> The problem
Apart from the images, output the data below exactly.
━━━━━ Information supplied ━━━━━
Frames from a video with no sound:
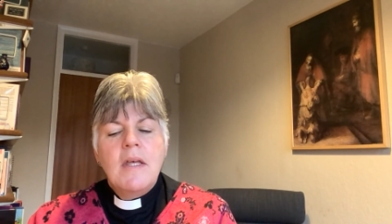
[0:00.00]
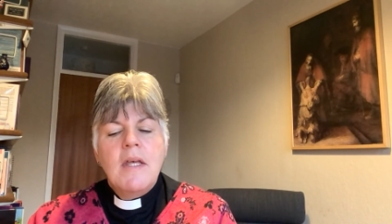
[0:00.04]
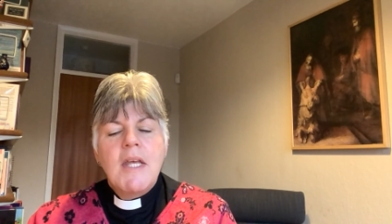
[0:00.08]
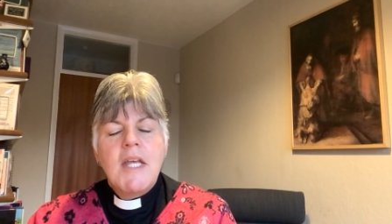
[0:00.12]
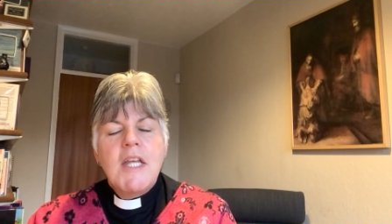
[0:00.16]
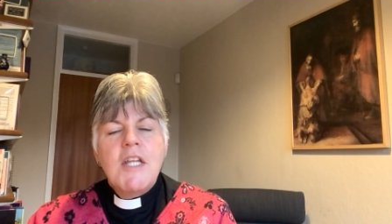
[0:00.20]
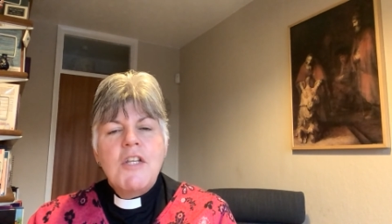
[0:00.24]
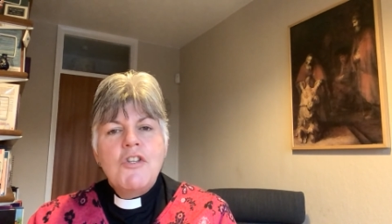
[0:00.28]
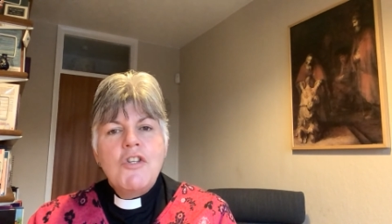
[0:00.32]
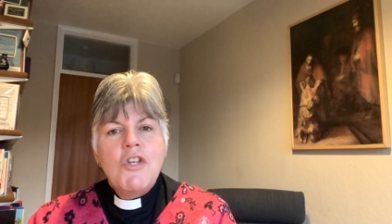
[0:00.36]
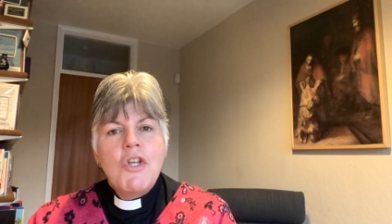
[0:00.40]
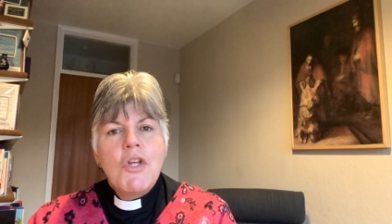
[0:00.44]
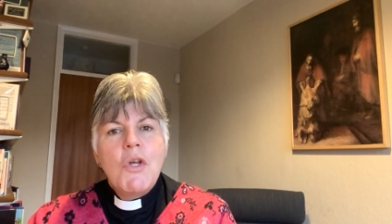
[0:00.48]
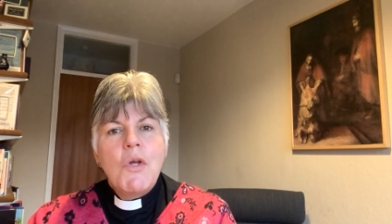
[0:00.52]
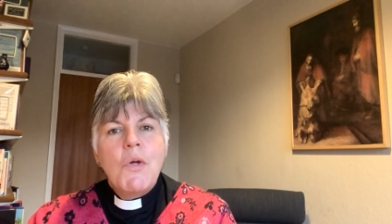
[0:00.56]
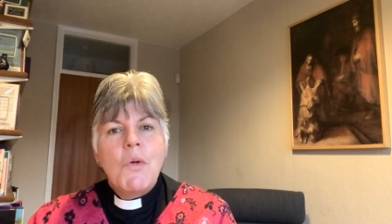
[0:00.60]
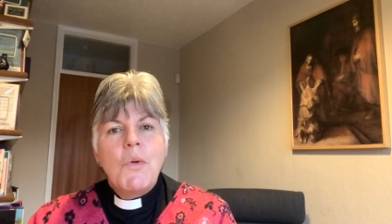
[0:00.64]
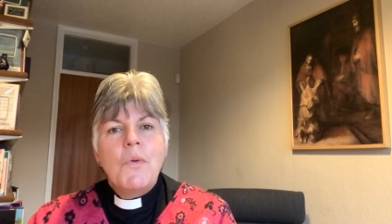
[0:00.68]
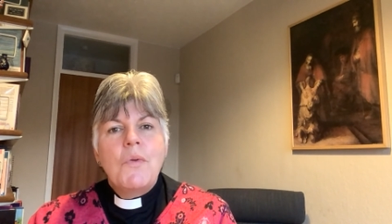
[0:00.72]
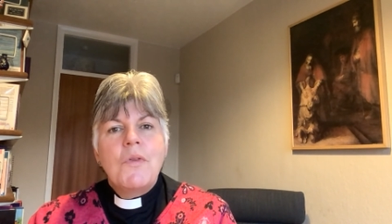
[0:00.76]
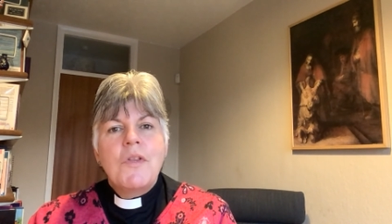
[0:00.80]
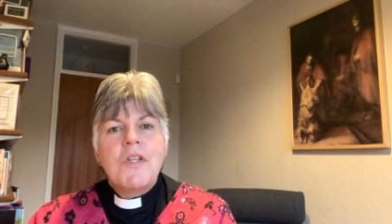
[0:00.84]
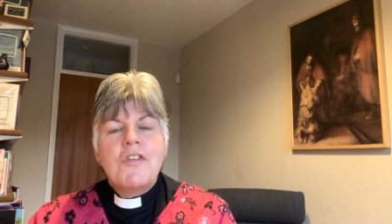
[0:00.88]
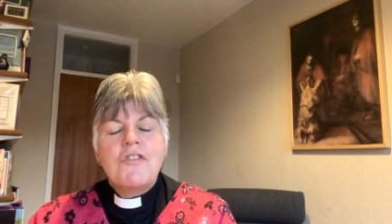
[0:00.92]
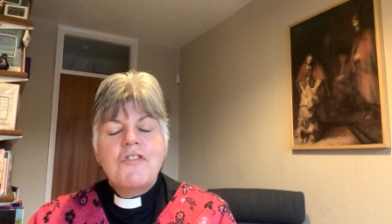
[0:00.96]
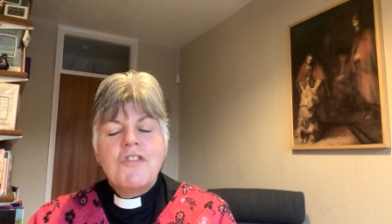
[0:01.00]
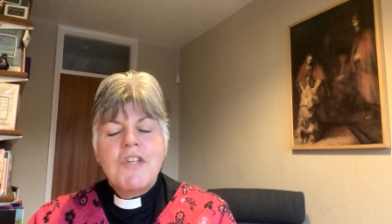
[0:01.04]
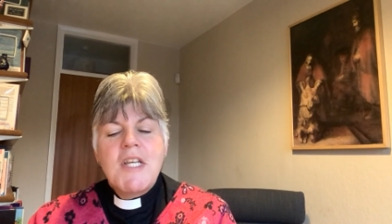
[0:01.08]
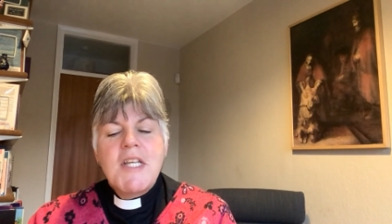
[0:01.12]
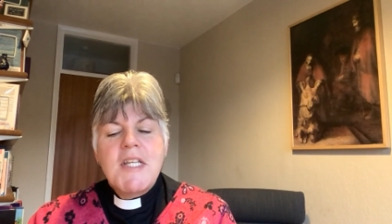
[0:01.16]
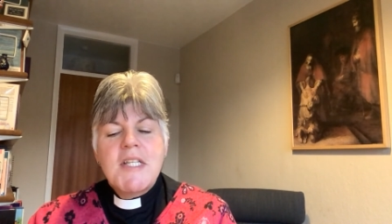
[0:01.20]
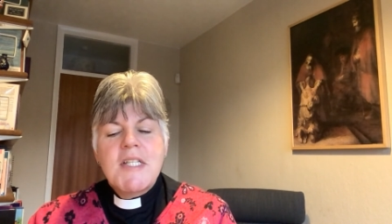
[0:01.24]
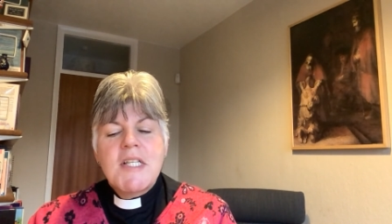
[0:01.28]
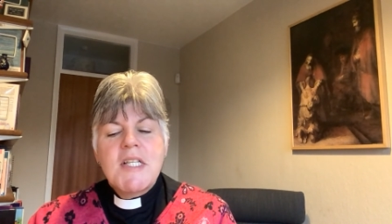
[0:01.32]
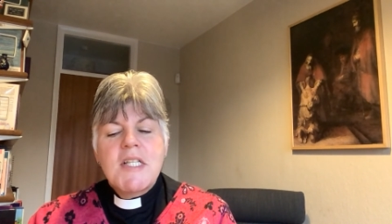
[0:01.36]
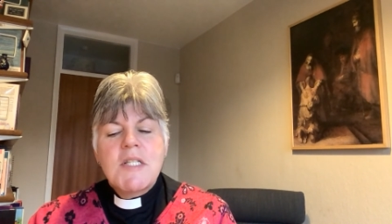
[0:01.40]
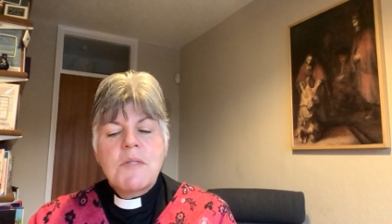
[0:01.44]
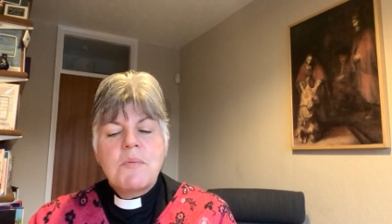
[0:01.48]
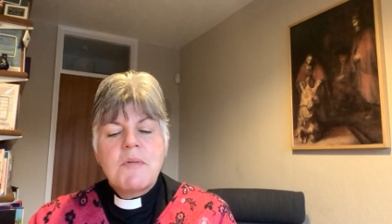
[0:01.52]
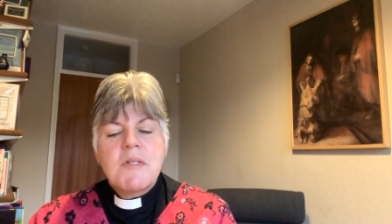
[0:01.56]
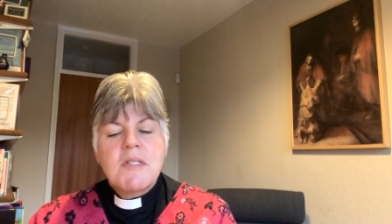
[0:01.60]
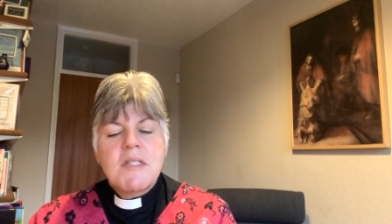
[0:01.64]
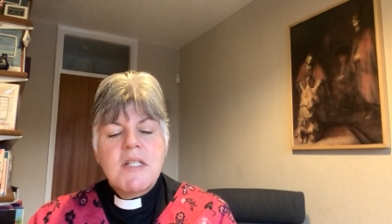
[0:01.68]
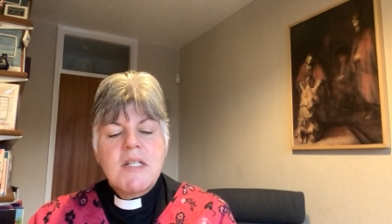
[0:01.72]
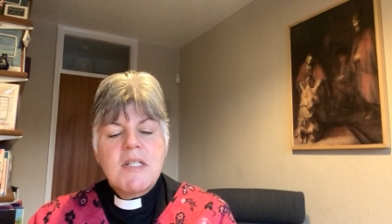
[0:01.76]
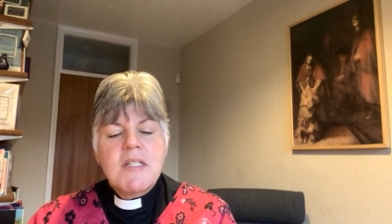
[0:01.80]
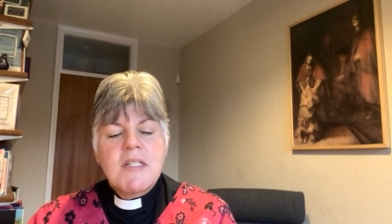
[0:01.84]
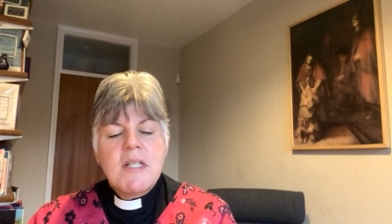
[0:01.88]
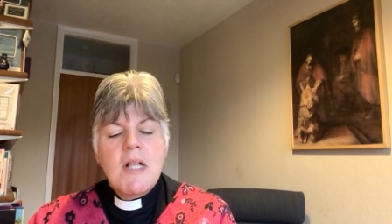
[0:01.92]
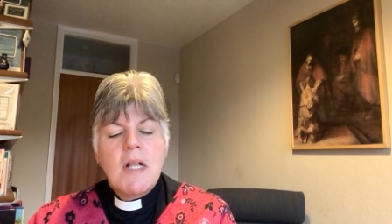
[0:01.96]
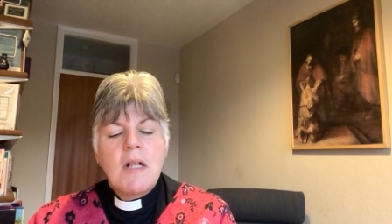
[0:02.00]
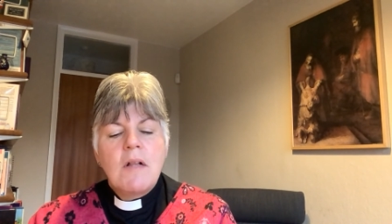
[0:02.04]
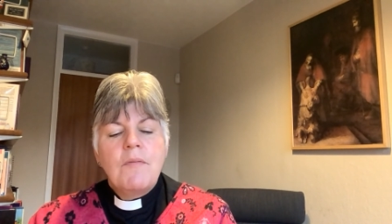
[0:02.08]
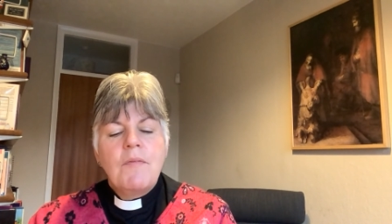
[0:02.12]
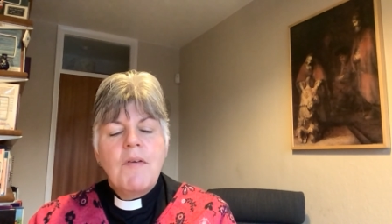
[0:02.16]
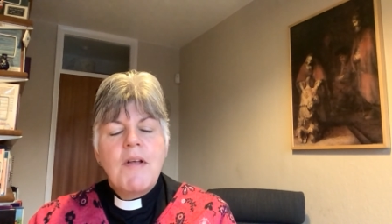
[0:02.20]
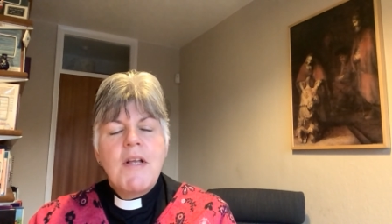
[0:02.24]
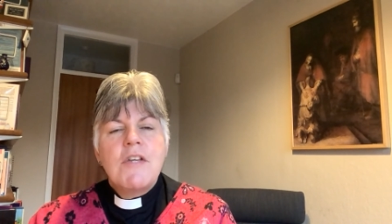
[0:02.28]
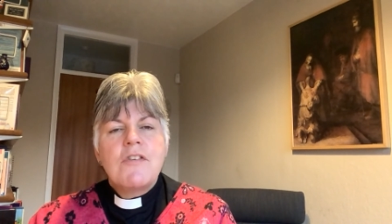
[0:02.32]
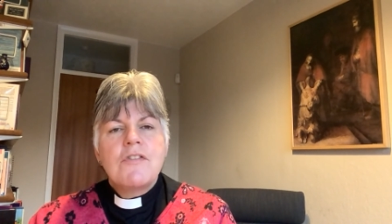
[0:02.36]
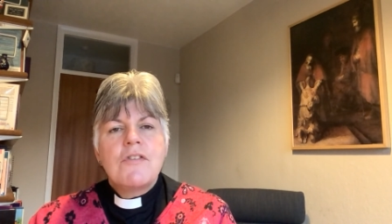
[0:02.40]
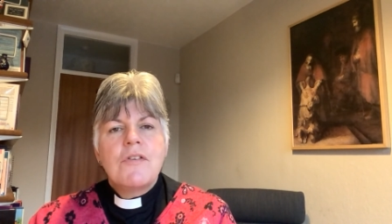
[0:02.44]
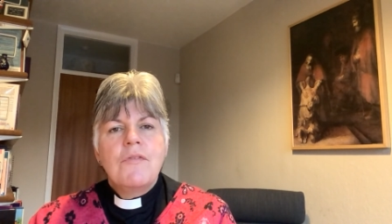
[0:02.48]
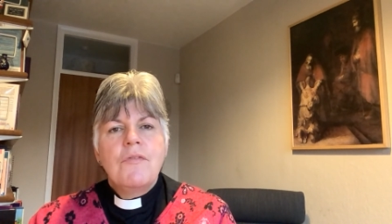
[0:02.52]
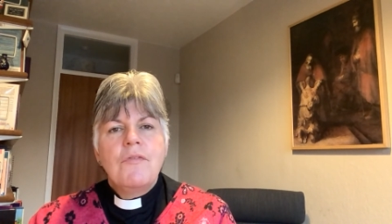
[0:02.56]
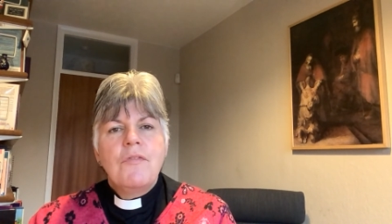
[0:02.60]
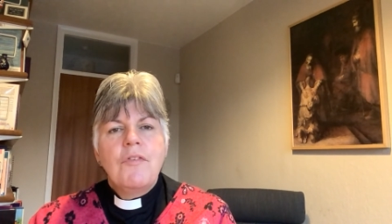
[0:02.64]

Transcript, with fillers: he knew that Jesus was the salvation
━━━━━
> Response area
Frames from a video with no sound:
[0:00.00]
[0:00.04]
[0:00.08]
[0:00.12]
[0:00.16]
[0:00.20]
[0:00.24]
[0:00.28]
[0:00.32]
[0:00.36]
[0:00.40]
[0:00.44]
[0:00.48]
[0:00.52]
[0:00.56]
[0:00.60]
[0:00.64]
[0:00.68]
[0:00.72]
[0:00.76]
[0:00.80]
[0:00.84]
[0:00.88]
[0:00.92]
[0:00.96]
[0:01.00]
[0:01.04]
[0:01.08]
[0:01.12]
[0:01.16]
[0:01.20]
[0:01.24]
[0:01.28]
[0:01.32]
[0:01.36]
[0:01.40]
[0:01.44]
[0:01.48]
[0:01.52]
[0:01.56]
[0:01.60]
[0:01.64]
[0:01.68]
[0:01.72]
[0:01.76]
[0:01.80]
[0:01.84]
[0:01.88]
[0:01.92]
[0:01.96]
[0:02.00]
[0:02.04]
[0:02.08]
[0:02.12]
[0:02.16]
[0:02.20]
[0:02.24]
[0:02.28]
[0:02.32]
[0:02.36]
[0:02.40]
[0:02.44]
[0:02.48]
[0:02.52]
[0:02.56]
[0:02.60]
[0:02.64]

Transcript, with fillers: he knew that Jesus was the salvation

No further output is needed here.